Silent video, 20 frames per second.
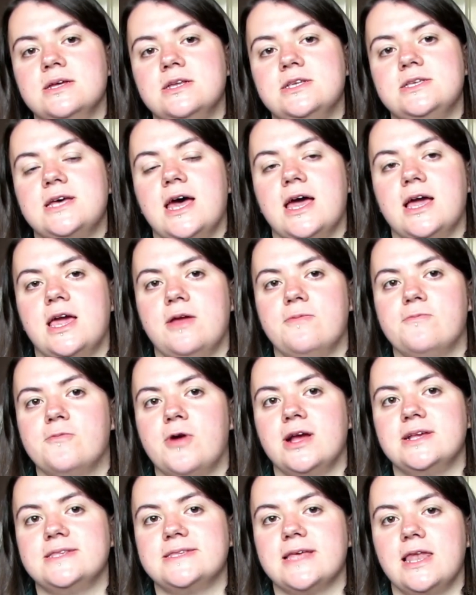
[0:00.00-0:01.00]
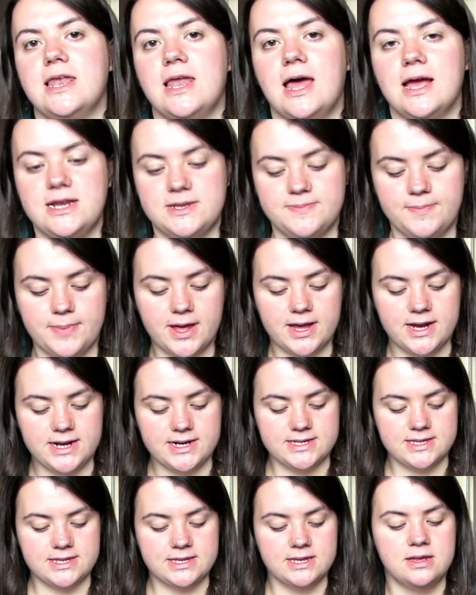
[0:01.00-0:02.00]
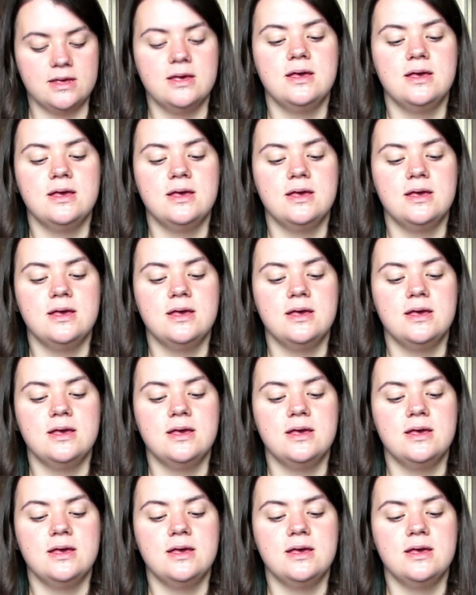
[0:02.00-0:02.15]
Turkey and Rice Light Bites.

▬▬▬▬▬▬▬▬▬▬

Task to carry out ->
Your answer must be an exact copy of the records above, with every picture left out.

Written answer ->
Silent video, 20 frames per second.
[0:00.00-0:01.00]
[0:01.00-0:02.00]
[0:02.00-0:02.15]
Turkey and Rice Light Bites.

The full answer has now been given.